- The Washington Times - Tuesday, September 22, 2009


ACORN officials Tuesday named former Massachusetts Attorney General Scott Harshbarger to lead an independent inquiry into the group’s social-services program.

“We are pleased that a man of Mr. Harshbarger’s standing is going to be conducting this review,” said Maude Hurd, chairwoman for the group’s board of directors. “The board is very concerned to see that ACORN is able to carry out its mission of bettering low- and moderate-income communities.”

Officials also said the investigation will be “aggressive, thorough and far-reaching.”

The nationwide group has pursued anti-poverty campaigns since 1970 but recently came under scrutiny following the release of videotapes showing undercover operatives posing as a prostitute and a companion seeking tax and housing advice at five ACORN offices.
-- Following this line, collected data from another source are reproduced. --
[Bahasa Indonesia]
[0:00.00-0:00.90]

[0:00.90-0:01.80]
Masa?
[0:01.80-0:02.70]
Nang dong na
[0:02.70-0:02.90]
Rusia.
The group has since suspended accepting new clients into its service programs for working-poor families until the independent review is completed, but it has not suspended its community organizing and advocacy work.
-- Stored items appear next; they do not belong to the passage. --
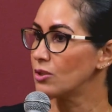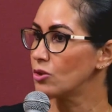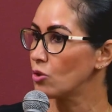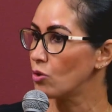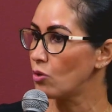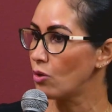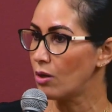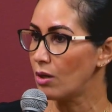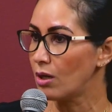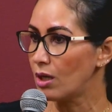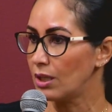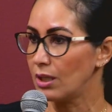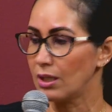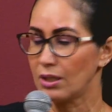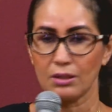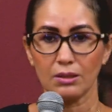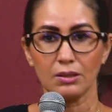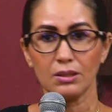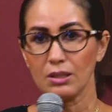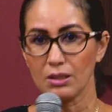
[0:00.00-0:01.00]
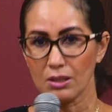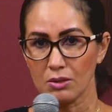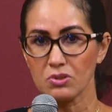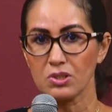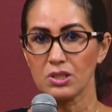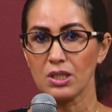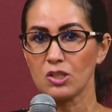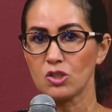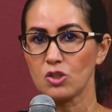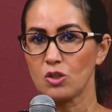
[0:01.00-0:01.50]
escolha, que não
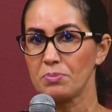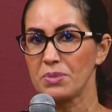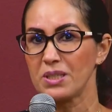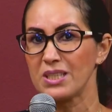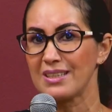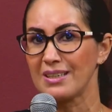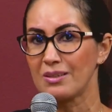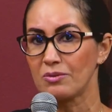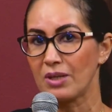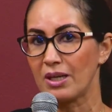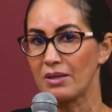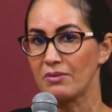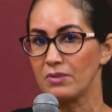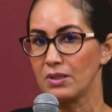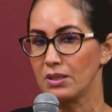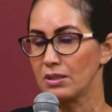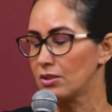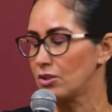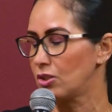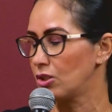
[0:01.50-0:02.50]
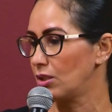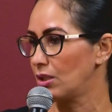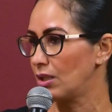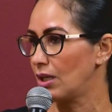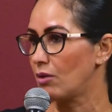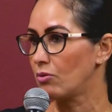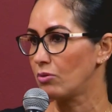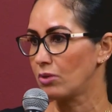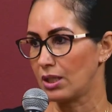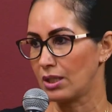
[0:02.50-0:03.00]
seja opção na vida
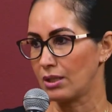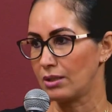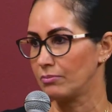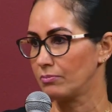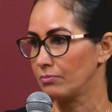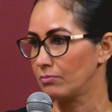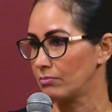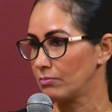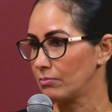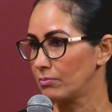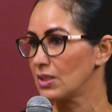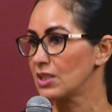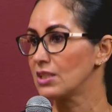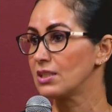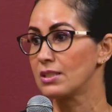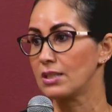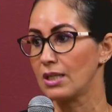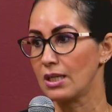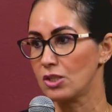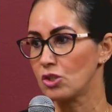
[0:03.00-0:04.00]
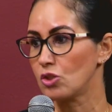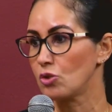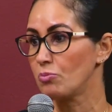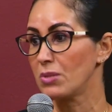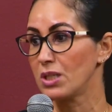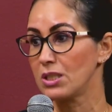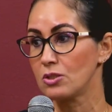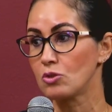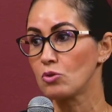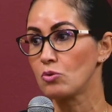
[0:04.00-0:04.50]
de alguém, seja
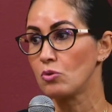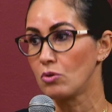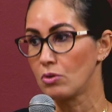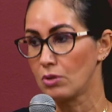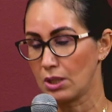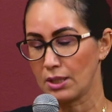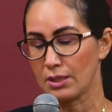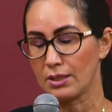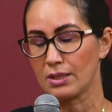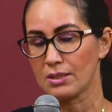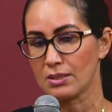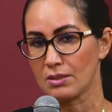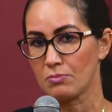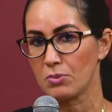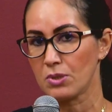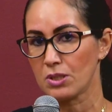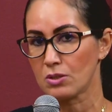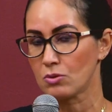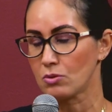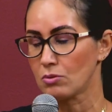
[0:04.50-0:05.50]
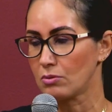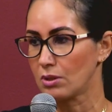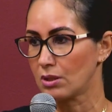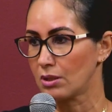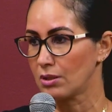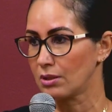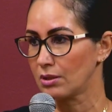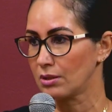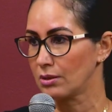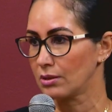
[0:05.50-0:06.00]
uma escolha dessa
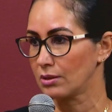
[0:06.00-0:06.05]
pessoa.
“I have been asked by the leadership of ACORN to conduct an independent and comprehensive inquiry and review of the management of its service delivery to communities,” said Mr. Harshbarger, now senior counsel for the law firm Proskauer Rose LLP and a former president of the group Common Cause. “The CEO and board have also asked me to make a full report, including recommendations for restoring ACORN’s full capacities to carry out its mission.”
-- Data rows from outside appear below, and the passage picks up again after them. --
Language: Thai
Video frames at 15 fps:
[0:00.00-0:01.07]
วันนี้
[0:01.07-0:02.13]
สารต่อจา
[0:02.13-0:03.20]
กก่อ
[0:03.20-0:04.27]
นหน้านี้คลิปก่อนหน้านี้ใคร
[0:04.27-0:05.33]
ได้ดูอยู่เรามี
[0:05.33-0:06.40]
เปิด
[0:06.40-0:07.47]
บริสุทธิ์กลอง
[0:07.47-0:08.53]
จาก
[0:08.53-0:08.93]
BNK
Rep. Darrell Issa, California Republican, called for a stronger investigation.

“ACORN has already been down this path before,” said Mr. Issa, also the ranking member of the House Committee on Oversight and Government Reform.

“In June of 2008, [ACORN] hired an outside council to conduct an internal review, which produced a report that detailed an organization in crisis and the lack of firewalls between its charitable and political activities,” he continued. “More than a year later, ACORN is facing the same criticisms and the same calls for transparency. A self-run investigation is not a substitute for an independent investigation. There is no adequate substitute or mechanism that can replace the immediate need for congressional committees.”